TASK DESCRIPTION » Find the line that contains "[0:00.00-0:01.00]" in the entries below. Restate it and every line after it, word for word, with no pictures.

DATA UNDER STUDY »

%%

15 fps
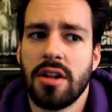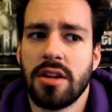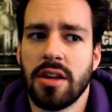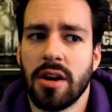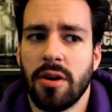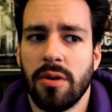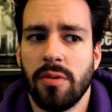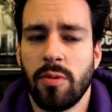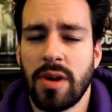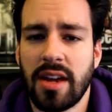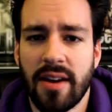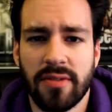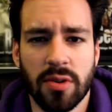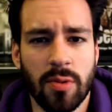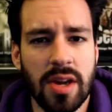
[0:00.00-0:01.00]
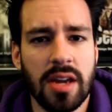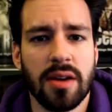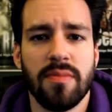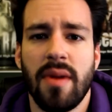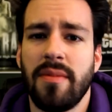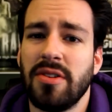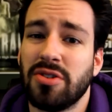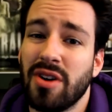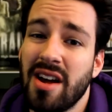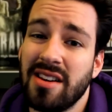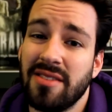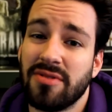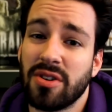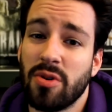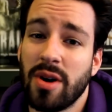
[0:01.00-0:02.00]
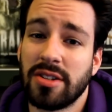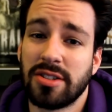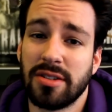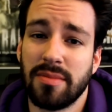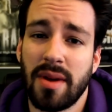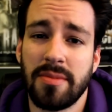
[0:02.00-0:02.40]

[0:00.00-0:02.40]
you know, week after week, maybe try a different question.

%%

RESULT FOR THIS TASK »
[0:00.00-0:01.00]
[0:01.00-0:02.00]
[0:02.00-0:02.40]

[0:00.00-0:02.40]
you know, week after week, maybe try a different question.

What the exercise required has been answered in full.